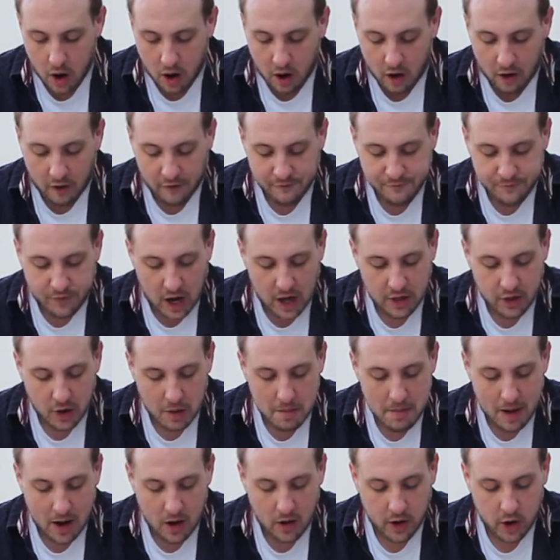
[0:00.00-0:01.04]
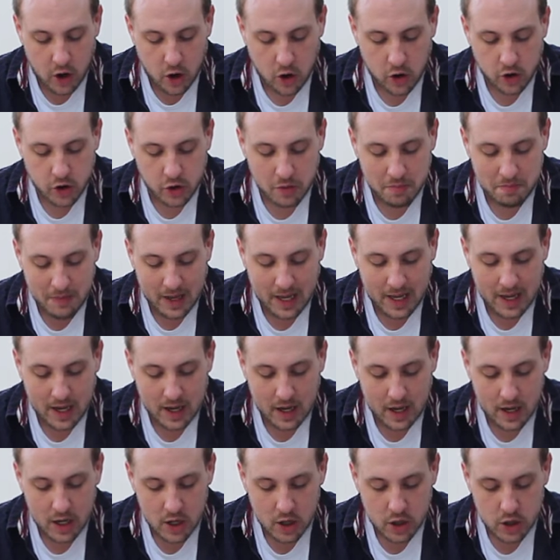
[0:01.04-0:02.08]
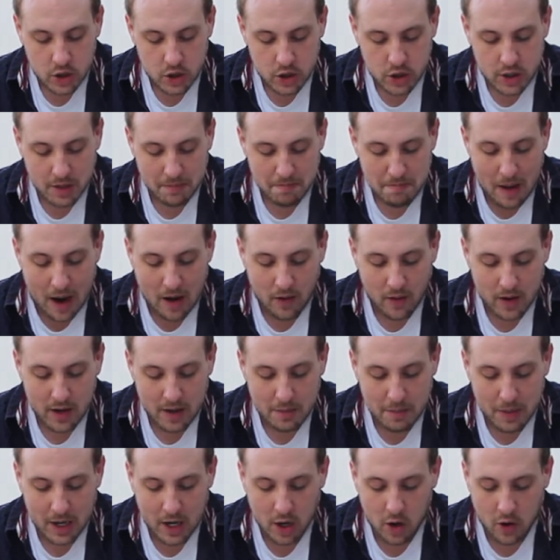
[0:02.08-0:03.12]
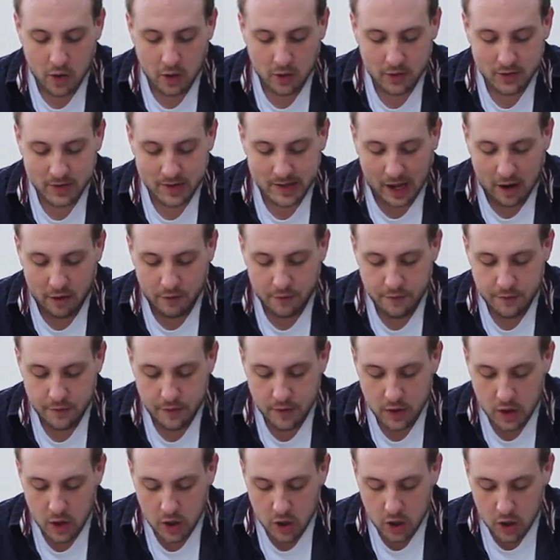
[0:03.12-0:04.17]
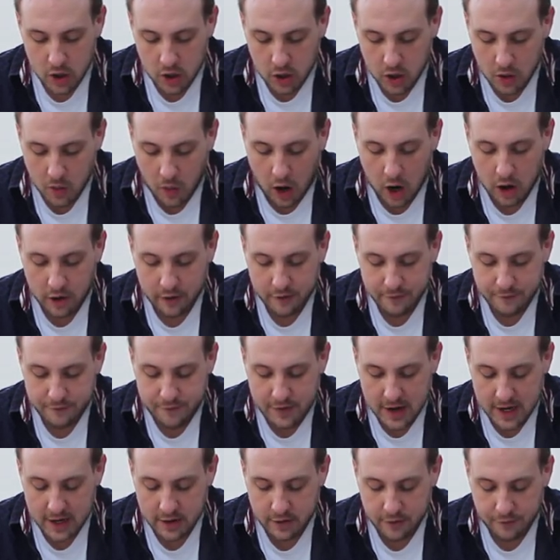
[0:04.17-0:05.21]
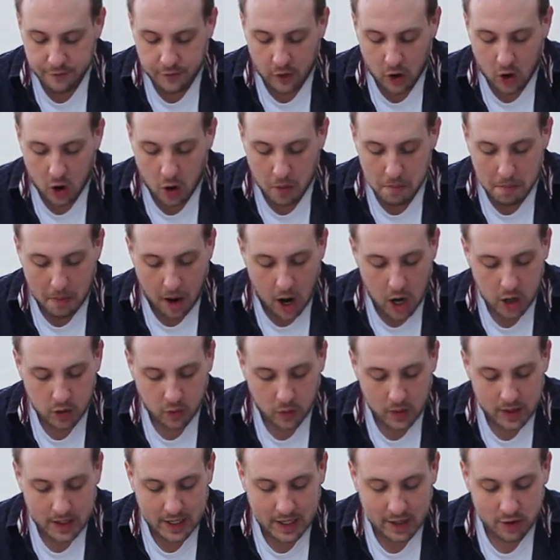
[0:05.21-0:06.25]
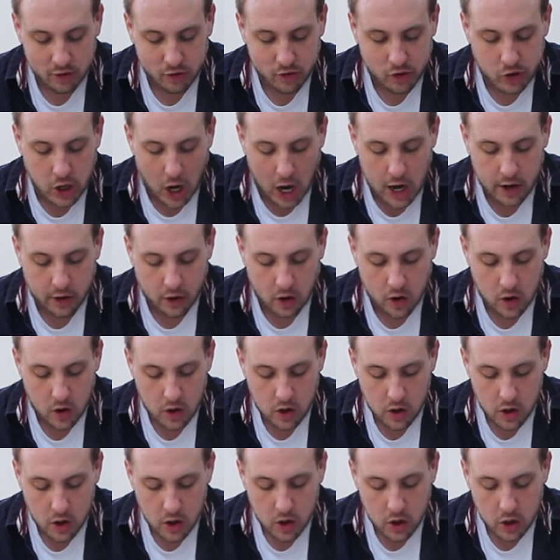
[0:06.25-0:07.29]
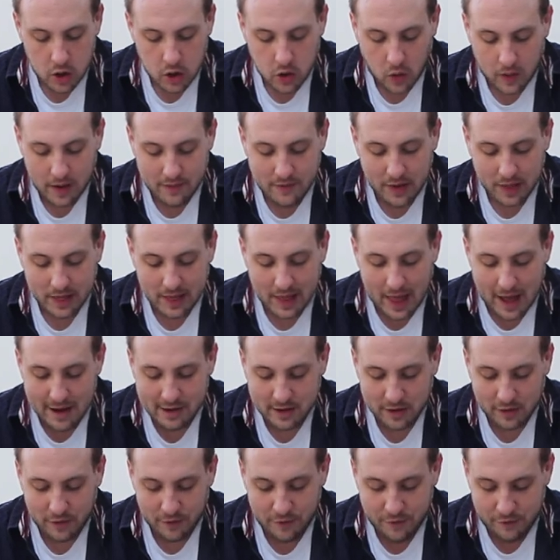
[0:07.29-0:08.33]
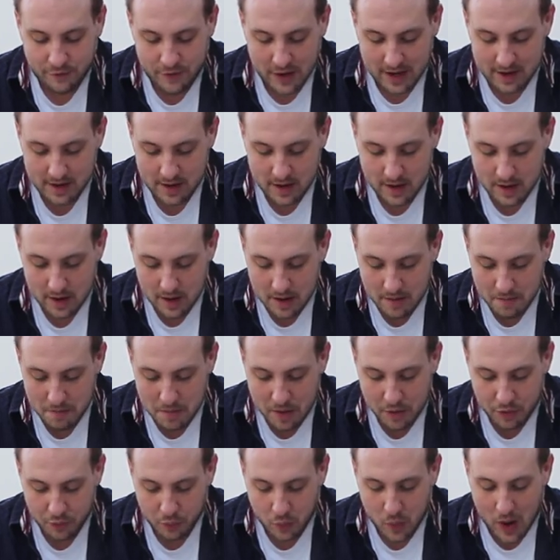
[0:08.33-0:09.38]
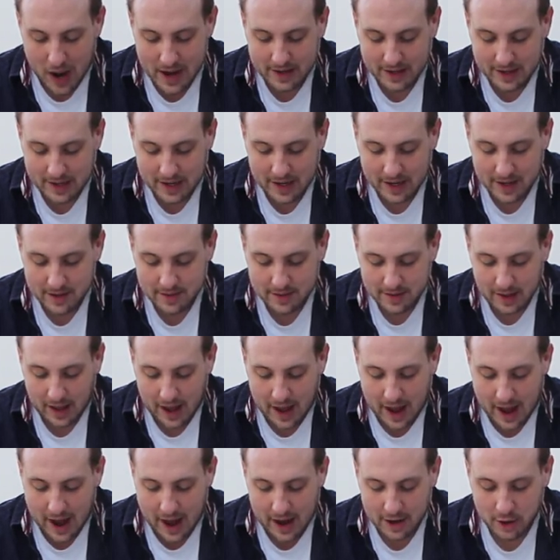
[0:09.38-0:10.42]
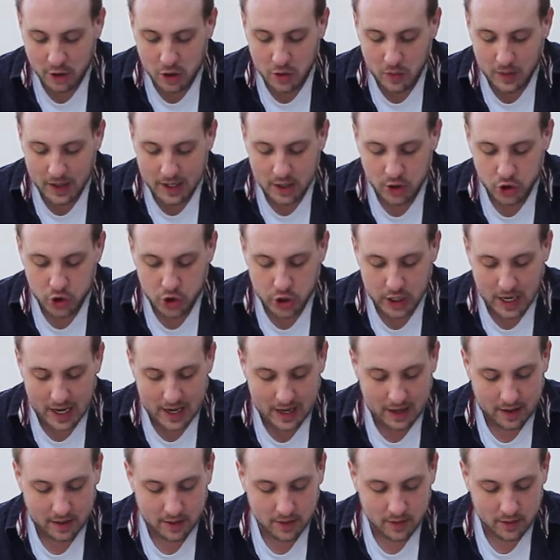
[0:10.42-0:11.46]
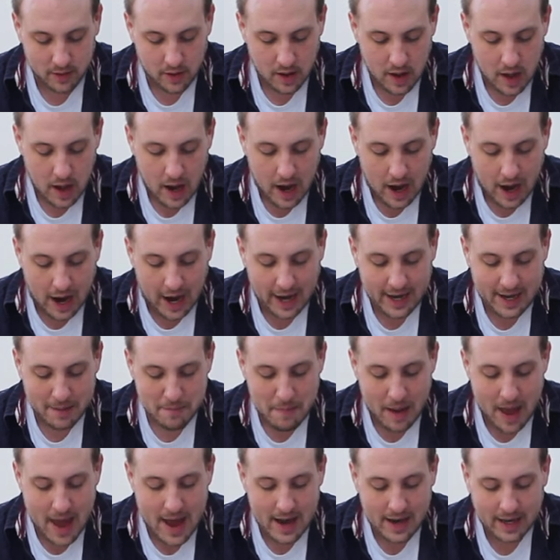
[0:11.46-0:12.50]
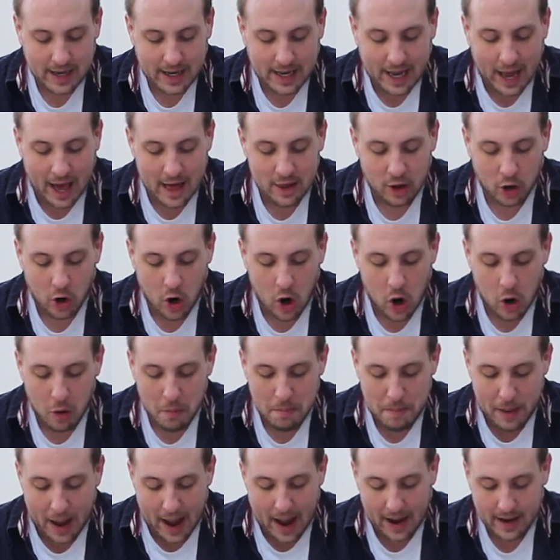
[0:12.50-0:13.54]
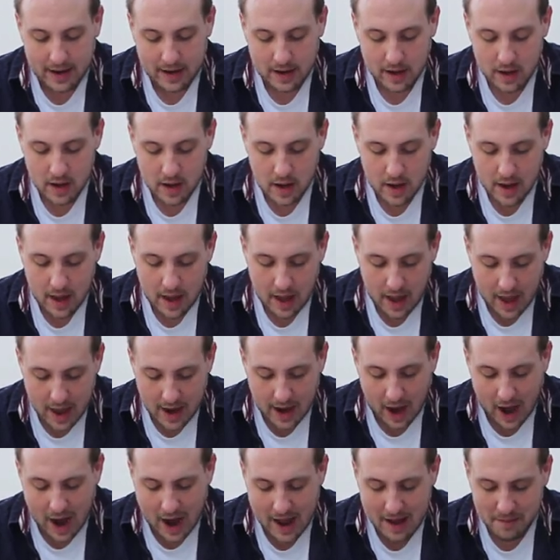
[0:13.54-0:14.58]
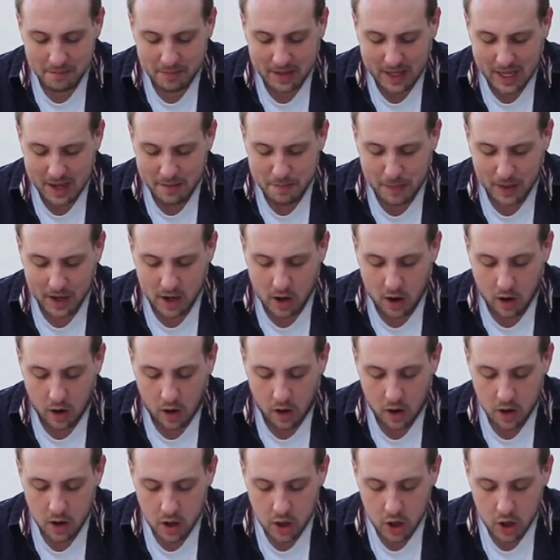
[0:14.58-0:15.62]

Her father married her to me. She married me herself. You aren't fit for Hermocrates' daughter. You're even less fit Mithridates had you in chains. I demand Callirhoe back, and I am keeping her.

---

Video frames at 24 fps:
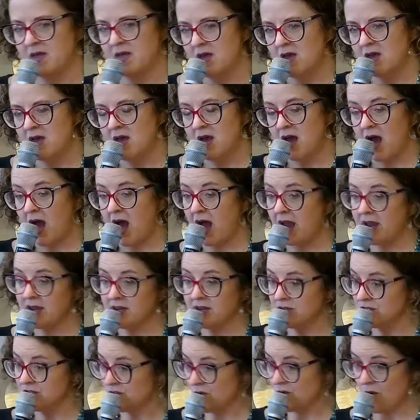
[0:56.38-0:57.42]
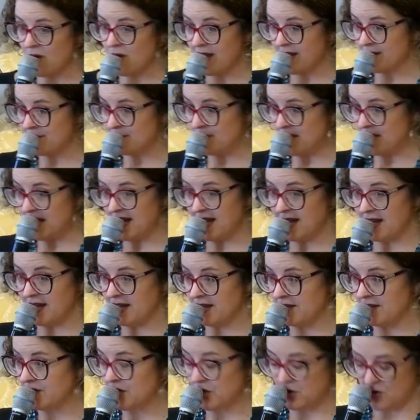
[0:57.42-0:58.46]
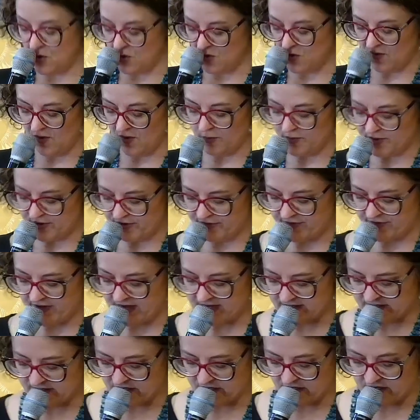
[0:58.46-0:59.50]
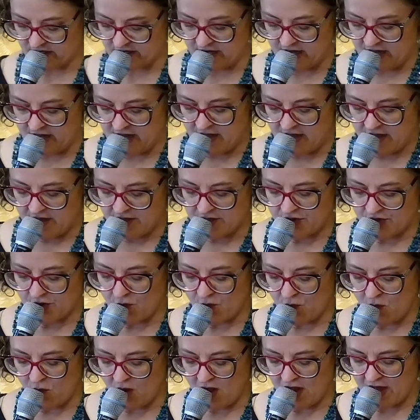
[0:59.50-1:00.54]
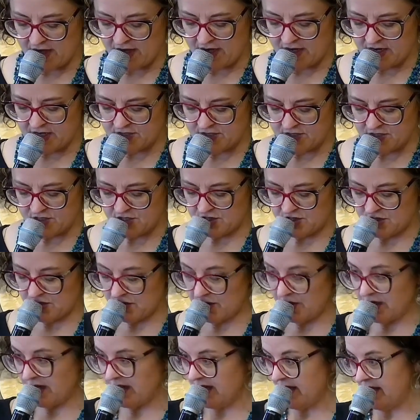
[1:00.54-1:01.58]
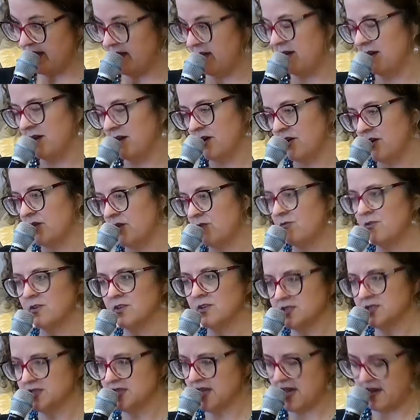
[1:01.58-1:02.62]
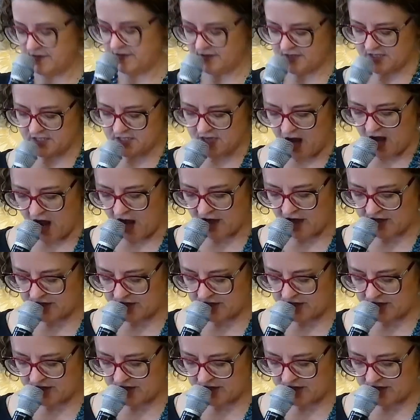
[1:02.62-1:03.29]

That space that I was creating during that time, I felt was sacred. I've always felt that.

# [Requirement]
Each line above that falls between the line with "[0:00.00-0:01.04]" and the line with "[0:13.54-0:14.58]" should be printed exactly, together with those two lines, but the pictures should not.

# [Solution]
[0:00.00-0:01.04]
[0:01.04-0:02.08]
[0:02.08-0:03.12]
[0:03.12-0:04.17]
[0:04.17-0:05.21]
[0:05.21-0:06.25]
[0:06.25-0:07.29]
[0:07.29-0:08.33]
[0:08.33-0:09.38]
[0:09.38-0:10.42]
[0:10.42-0:11.46]
[0:11.46-0:12.50]
[0:12.50-0:13.54]
[0:13.54-0:14.58]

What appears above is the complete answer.